In conclusion, while AI offers numerous benefits, including innovation, improved infrastructure, and enhanced community welfare, it also poses significant risks related to bias, transparency, and safety. Experts argue that a balanced approach, involving robust mitigation strategies and inclusive design, is essential to harness the benefits of AI while minimizing its risks.
### Comparison of Risks and Benefits of AI

#### Risks of AI:
1. **Biased Data and Discriminatory Outcomes**: AI systems can perpetuate and even exacerbate biases present in the data they are trained on, leading to unfair and discriminatory outcomes.
2. **Opaque Decision-Making**: The decision-making processes of AI systems can be complex and not easily understandable, leading to a lack of transparency.
3. **Lack of Public Trust**: The opacity and potential biases in AI systems can result in a lack of trust and understanding from the public.
4. **Safety and Rights Violations**: There is a risk of AI systems violating safety norms and impacting people's rights, opportunities, or safety.

#### Benefits of AI:
1. **Improved Infrastructure**: AI has the potential to transform and improve infrastructure, making it more innovative and efficient.
2. **Enhanced Community Health and Safety**: AI can play a significant role in improving community health, safety, and welfare by ensuring better representation and inclusivity.
3. **Prevention of Harms**: AI can help prevent harms and improve opportunities, rights, and access, particularly for marginalized communities.
4. **Policy Shaping**: AI is central to shaping important policies, such as the Blueprint for an AI Bill of Rights, which aims to protect and enhance the rights of individuals.

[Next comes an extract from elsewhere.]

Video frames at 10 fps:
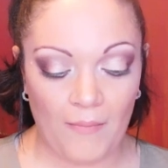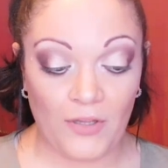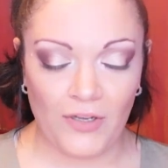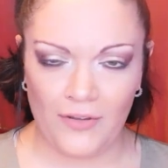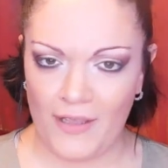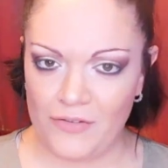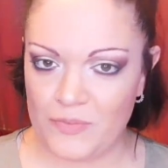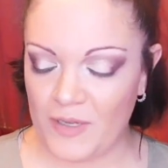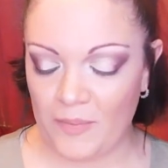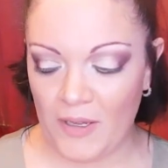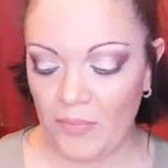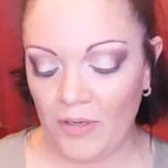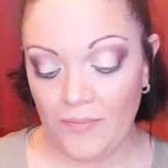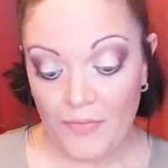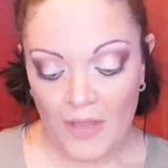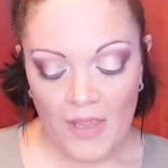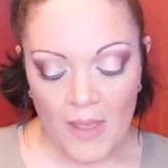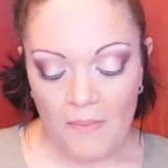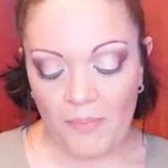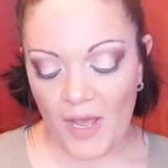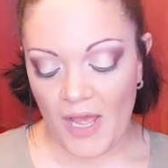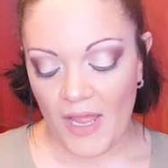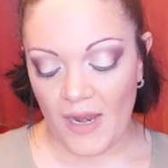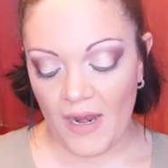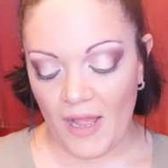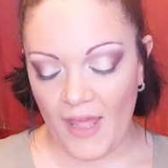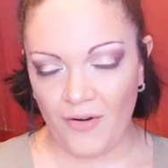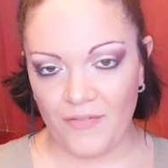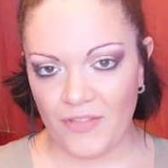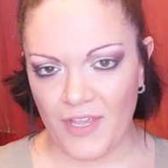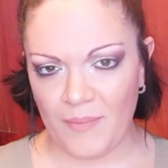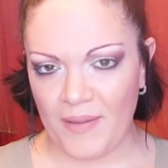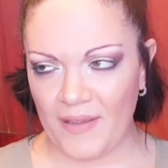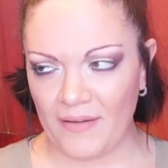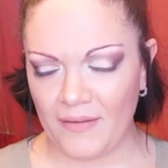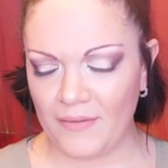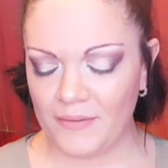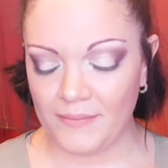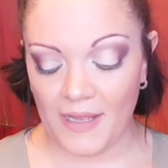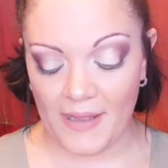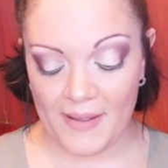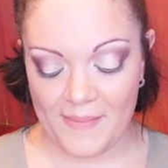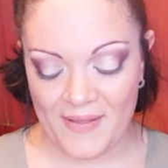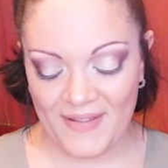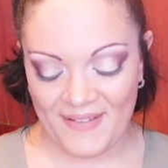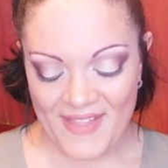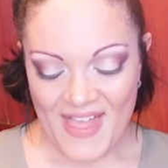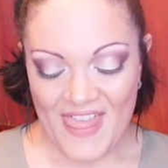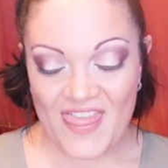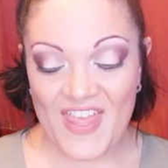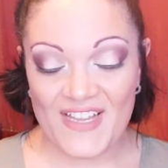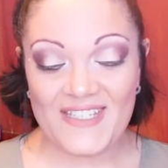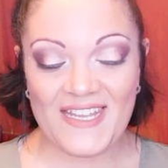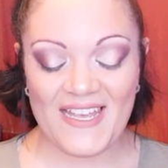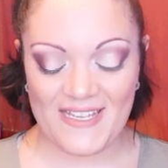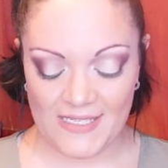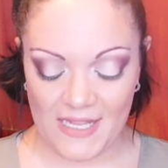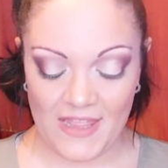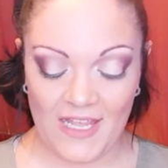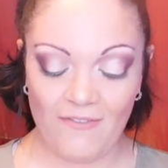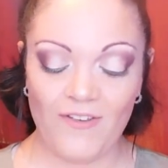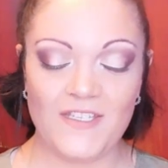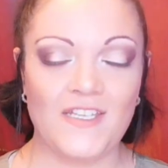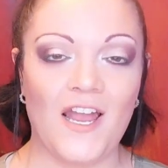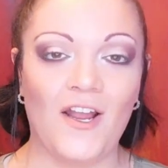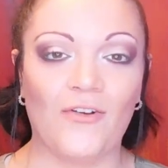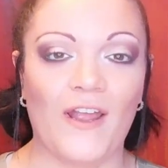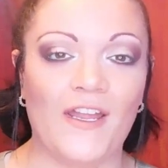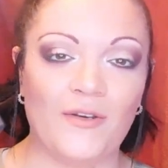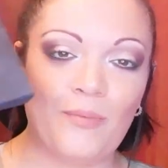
Clearly I use pink paper, but I don't even like pink. This is the Viseart Grand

### Summary with Arguments For and Against AI

#### Arguments For AI:
- **Innovation and Efficiency**: AI can drive significant advancements in technology and infrastructure, leading to more efficient and innovative solutions.
- **Inclusivity and Representation**: AI can ensure better representation of marginalized voices, leading to more equitable outcomes.
- **Health and Safety**: AI can enhance community health and safety by providing better tools and systems for monitoring and intervention.
- **Policy and Rights**: AI can play a crucial role in shaping policies that protect and enhance individual rights and opportunities.

#### Arguments Against AI:
- **Bias and Discrimination**: The risk of biased data leading to discriminatory outcomes is a significant concern.
- **Transparency and Trust**: The opaque nature of AI decision-making processes can erode public trust and understanding.
- **Safety Risks**: There is a potential for AI systems to violate safety norms and impact people's rights and safety negatively.
- **Complexity of Mitigation**: Mitigating the risks associated with AI requires ongoing transparency, participatory design, and engagement with impacted communities, which can be complex and resource-intensive.

In conclusion, while AI offers numerous benefits, including innovation, improved infrastructure, and enhanced community welfare, it also poses significant risks related to bias, transparency, and safety. Experts argue that a balanced approach, involving robust mitigation strategies and inclusive design, is essential to harness the benefits of AI while minimizing its risks.